=== DATASET RECORDS ===

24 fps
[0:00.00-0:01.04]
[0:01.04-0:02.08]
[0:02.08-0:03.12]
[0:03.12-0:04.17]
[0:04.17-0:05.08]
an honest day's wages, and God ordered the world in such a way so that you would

===
=== DATASET RECORDS ===

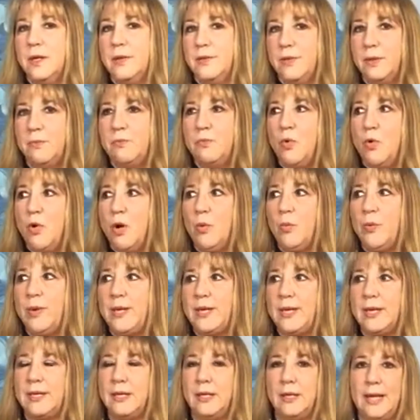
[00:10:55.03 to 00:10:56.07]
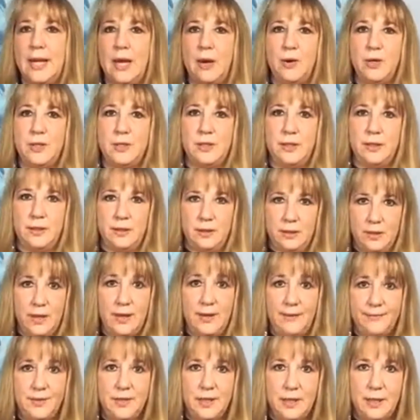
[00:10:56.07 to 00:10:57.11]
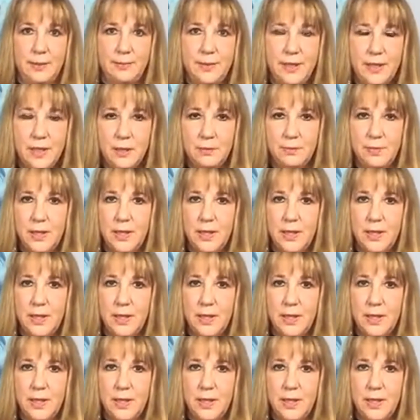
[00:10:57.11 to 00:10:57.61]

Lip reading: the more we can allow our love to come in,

===

● WHAT THE TASK REQUIRES: Word for word, restate the lines above from the one with "[00:10:56.07 to 00:10:57.11]" through the one with "Lip reading: the", keeping both ends and dropping the pictures.

● SOLUTION:
[00:10:56.07 to 00:10:57.11]
[00:10:57.11 to 00:10:57.61]

Lip reading: the more we can allow our love to come in,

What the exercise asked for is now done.